4 NORTON BANKR.L. & PRAC. 2d § 87:22 n. 48 (Effect of Failure to Obtain Stay) (Sep.2003) (emphasis added); see also Carlson, Post-Petition Security Interests Under The Bankruptcy Code, 48 BUS. LAW. 483, 497-506 (1993).

[5] This is the same as the "Bank Group's" aforementioned, $10 million in prepetition loans. Flag was part of the group, and evidently lent the lion's share of that money, but counsel confused the record by failing to distinguish that fact (i.e., that Flag money evidently formed a substantial part of the $10 million prepetition financing, but that now Flag was standing alone in lending an additional, $4.5 million post petition (thus making it an NFL)).

[6] Flag's "jurisdictional" arguments (doc. # 7 at 1) are without merit and require no further discussion.

[7] This is consistent with representations made by Flag's counsel to the bankruptcy court:

That [i.e., the $10 million in prepetition loans] is not Flag's debt. . . . There are two separate entities. There's the [B]ank [G]roup of which Flag is a part of the [B]ank [G]roup, and then there's Flag individually that did the postpetition financing.

R. 20 at 63. Counsel reaffirmed to the court that Flag was not refinancing the "Bank Group" debt, but in fact lending new ($4.5 million) postpetition funds to the Debtor. Id. at 63-64. Flag's counsel did concede, however, that Flag was acting as the Bank Group's agent, but only to secure postpetition administrative priority for that group's prepetition lien, since it enjoyed the right to adequate protection under § 364(d)(1)(B) in exchange for having its $10.2 million lien primed (now for the third time) by Flag's $4.5 million in new financing.
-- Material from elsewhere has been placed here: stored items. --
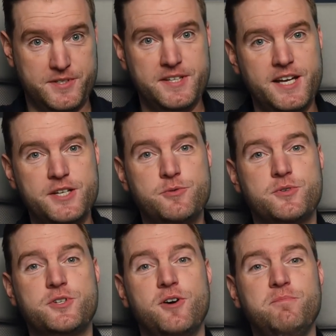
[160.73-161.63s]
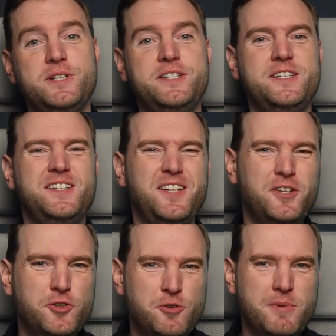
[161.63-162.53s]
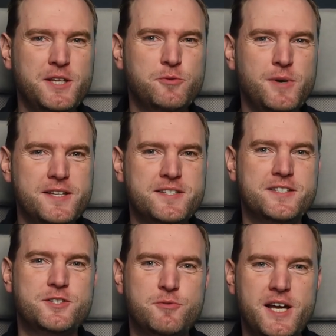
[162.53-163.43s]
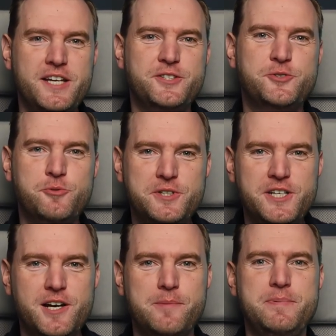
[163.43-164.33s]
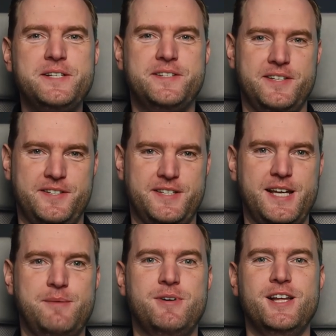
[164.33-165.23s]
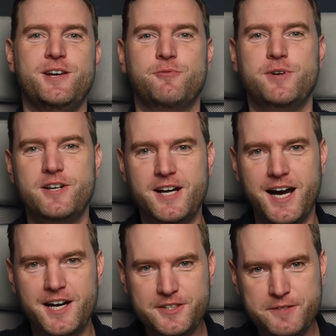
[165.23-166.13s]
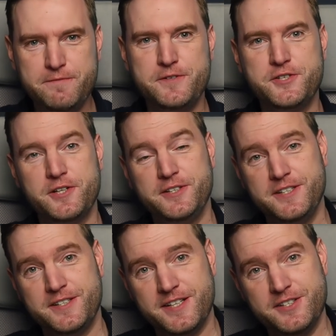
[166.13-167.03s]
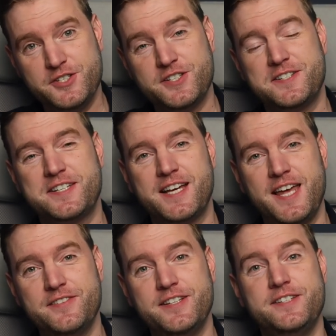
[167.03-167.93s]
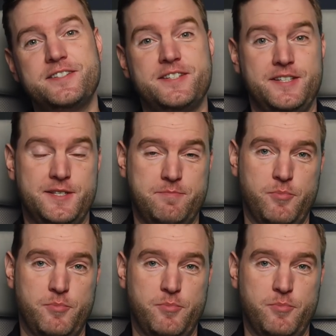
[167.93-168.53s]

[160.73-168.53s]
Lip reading: stage was completed, the document went straight to ERP system, where artificial intelligence handled its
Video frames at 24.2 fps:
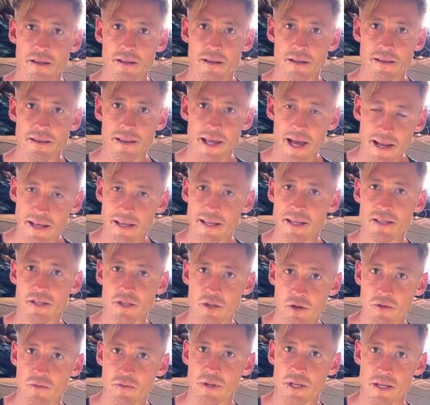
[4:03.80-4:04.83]
that is
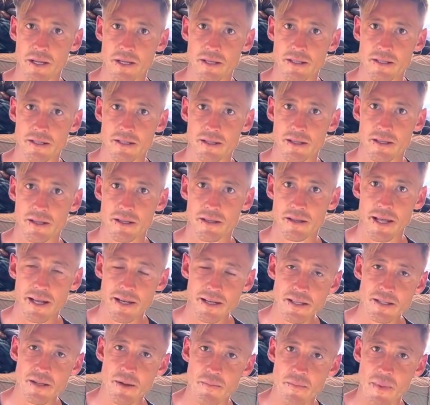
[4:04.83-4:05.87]
who he is. That
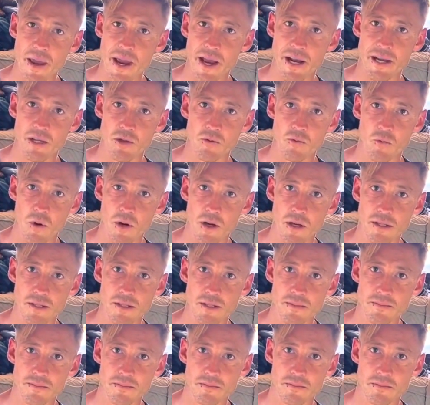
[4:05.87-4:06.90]
is the man he was.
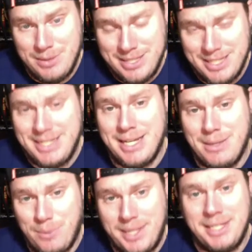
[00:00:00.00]
did get
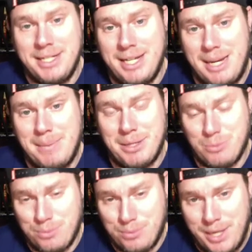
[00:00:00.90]
right into comics
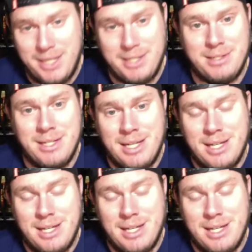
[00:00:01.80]
right as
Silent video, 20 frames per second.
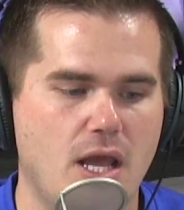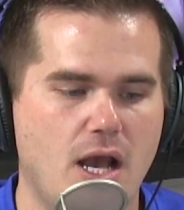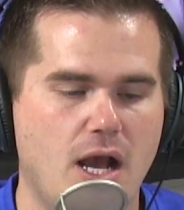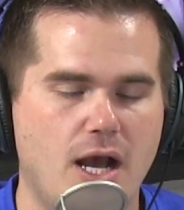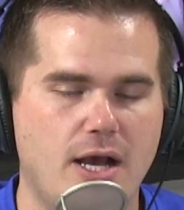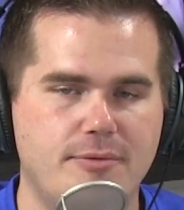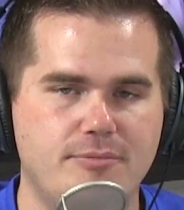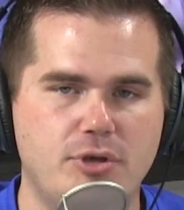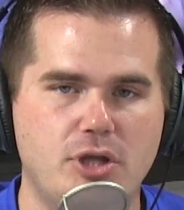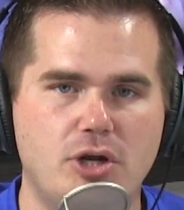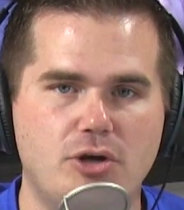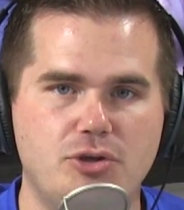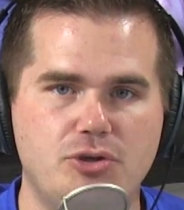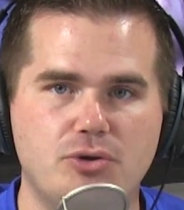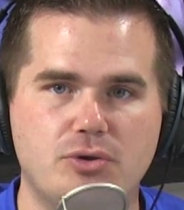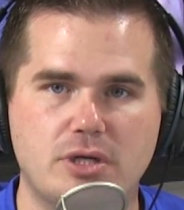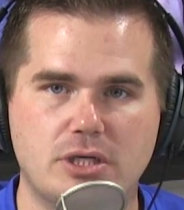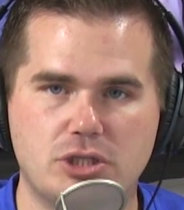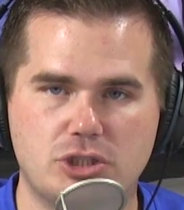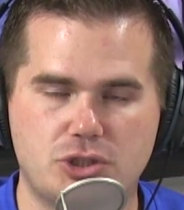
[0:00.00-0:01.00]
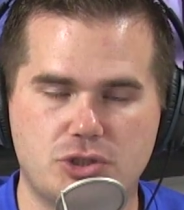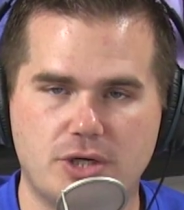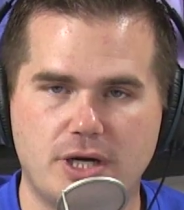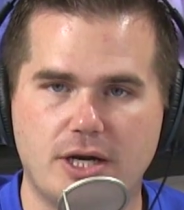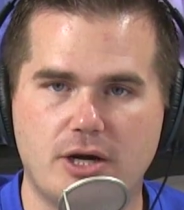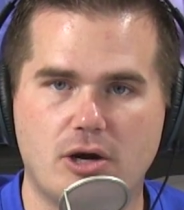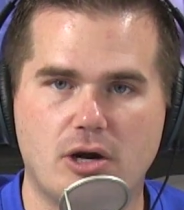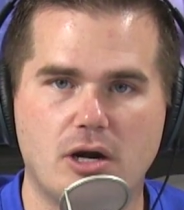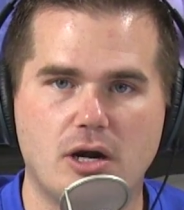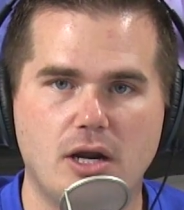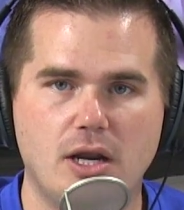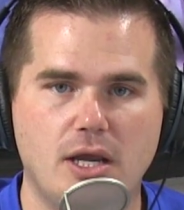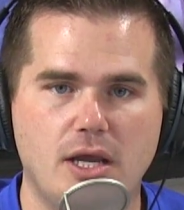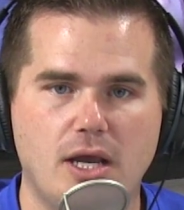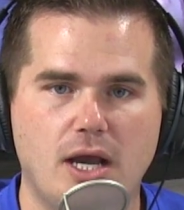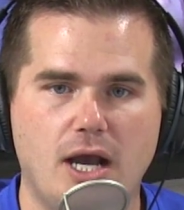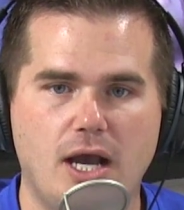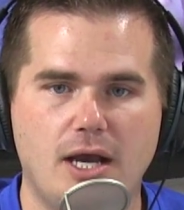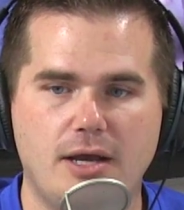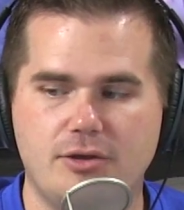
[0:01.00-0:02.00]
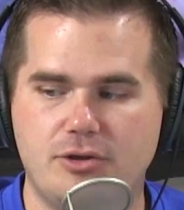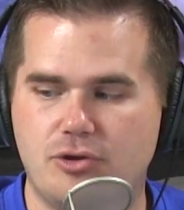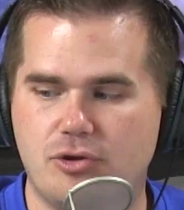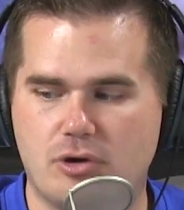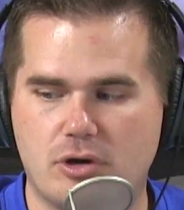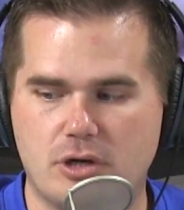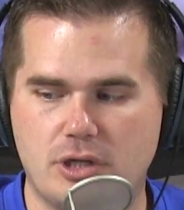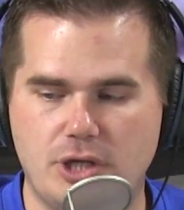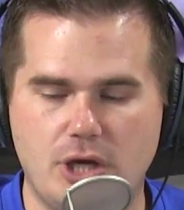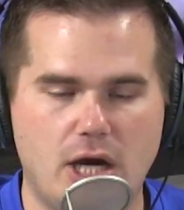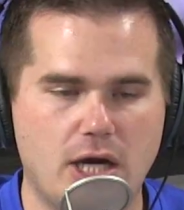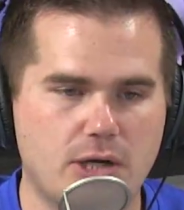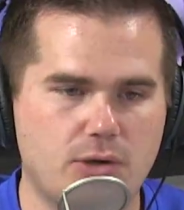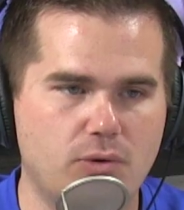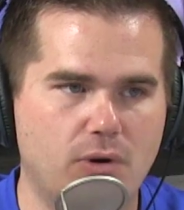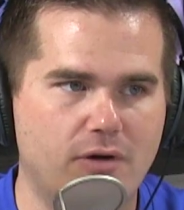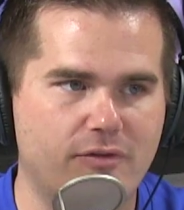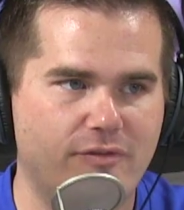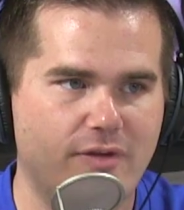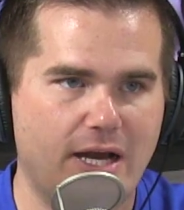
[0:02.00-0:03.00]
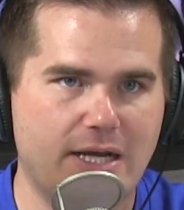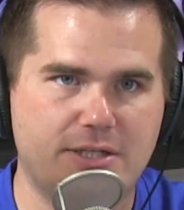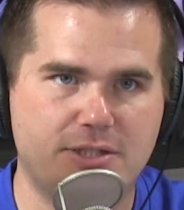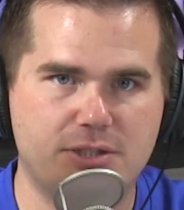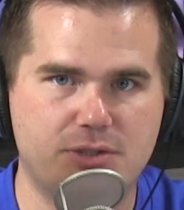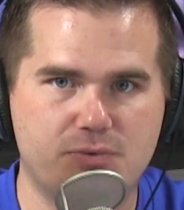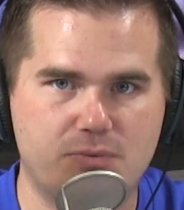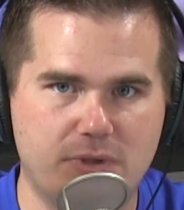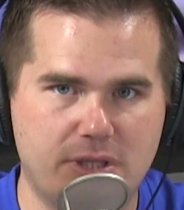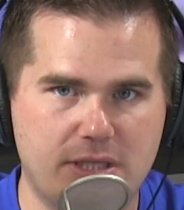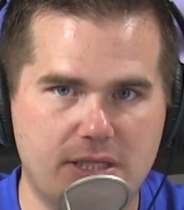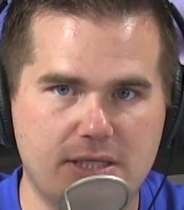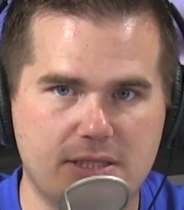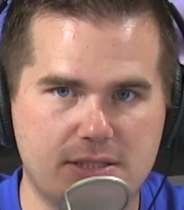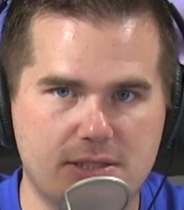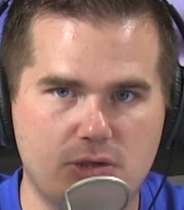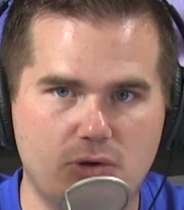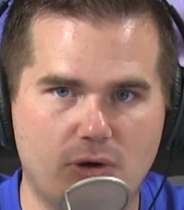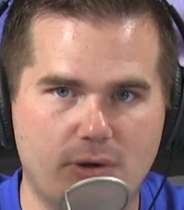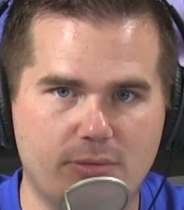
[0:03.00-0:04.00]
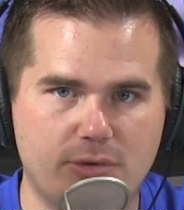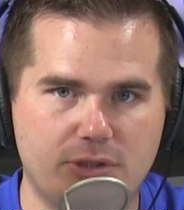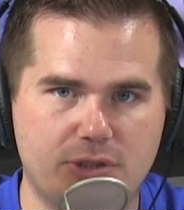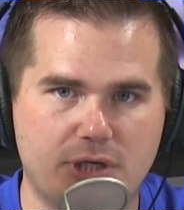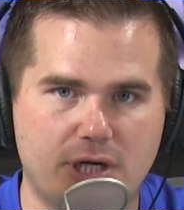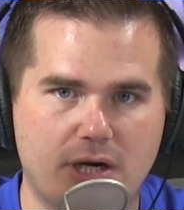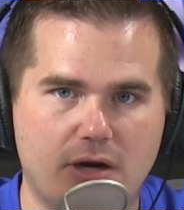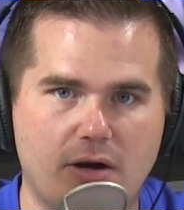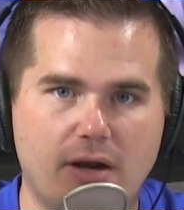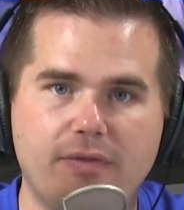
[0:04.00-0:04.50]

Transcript: you can trigger your Yongnuo flashes with this normal trigger,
Id.

[8] Bankruptcy is (compared to ordinary litigation in the non-bankruptcy side of this Court), a fast-moving process (businesses want to reorganization quickly, creditors want to get paid quickly, and courts want to clear their dockets quickly), so those who snooze lose. The Farmworkers' counsel invoked the bankruptcy judge's sense of "equity," R. 20 at 154 ("I represent 105 impoverished farmworkers who are owed $216,000") thereby reminding the judge that equitable powers may be exercised in bankruptcy. A creature of equity, however, is laches. Unsecured creditors cannot sleep on their rights, let millions of dollars be loaned and thus placed at risk, then complain (too) long after the fact about the "equities" of the deal. Here the Farmworkers basically did just that by not timely objecting to the second financing order.